(Stored data)
------------------------------------------------
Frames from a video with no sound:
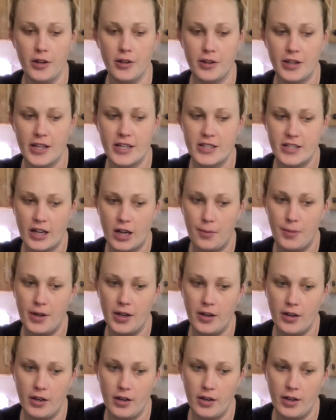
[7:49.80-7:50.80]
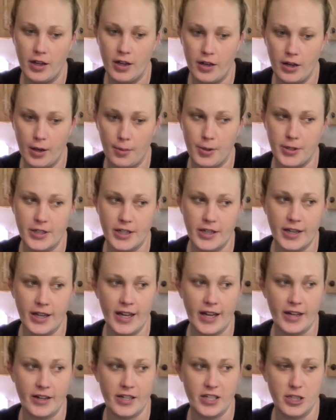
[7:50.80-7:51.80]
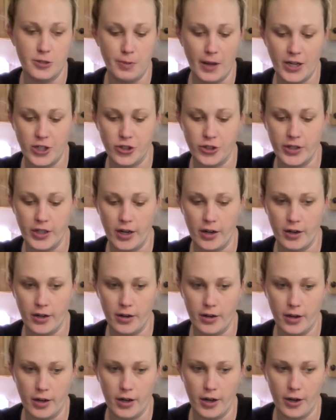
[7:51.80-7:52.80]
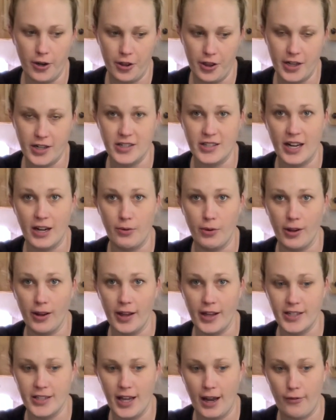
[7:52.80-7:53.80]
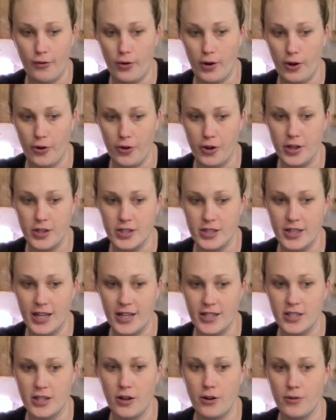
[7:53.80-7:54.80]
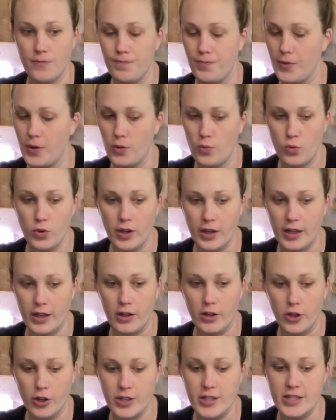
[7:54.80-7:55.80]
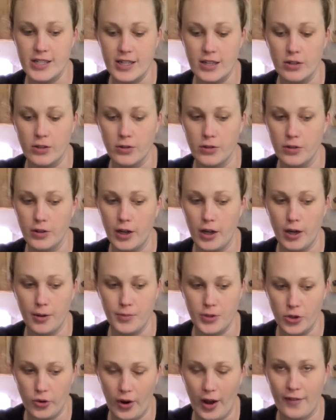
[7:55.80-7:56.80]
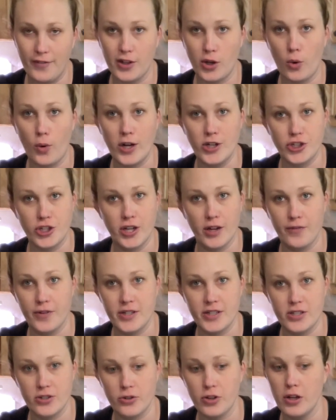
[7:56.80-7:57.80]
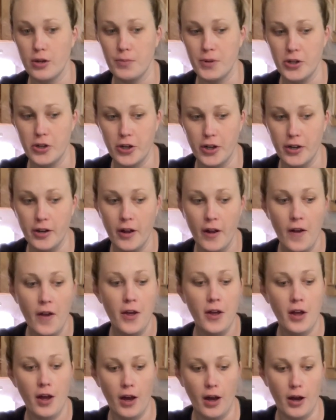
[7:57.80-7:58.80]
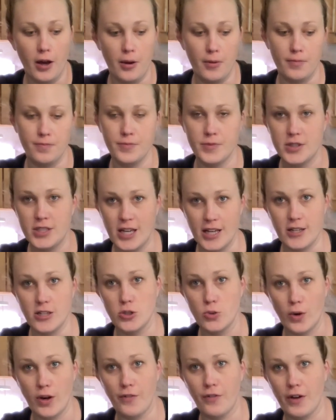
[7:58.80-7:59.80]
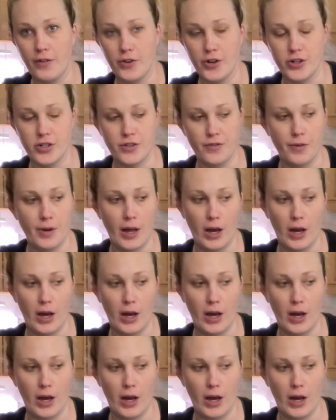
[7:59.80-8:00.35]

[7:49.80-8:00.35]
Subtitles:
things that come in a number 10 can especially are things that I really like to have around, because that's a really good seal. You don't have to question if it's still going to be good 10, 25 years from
------------------------------------------------
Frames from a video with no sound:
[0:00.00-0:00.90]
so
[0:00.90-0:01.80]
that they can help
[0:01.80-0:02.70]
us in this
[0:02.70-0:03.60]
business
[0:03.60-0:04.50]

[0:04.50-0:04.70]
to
------------------------------------------------
ASSIGNMENT. Among the records above, locate the line containing "[7:54.80-7:55.80]" and the line containing "[7:49.80-8:00.35]", then transcribe exactly the lines starting at the first and ending at the second, with no pictures.

REPLY TO THE EXERCISE.
[7:54.80-7:55.80]
[7:55.80-7:56.80]
[7:56.80-7:57.80]
[7:57.80-7:58.80]
[7:58.80-7:59.80]
[7:59.80-8:00.35]

[7:49.80-8:00.35]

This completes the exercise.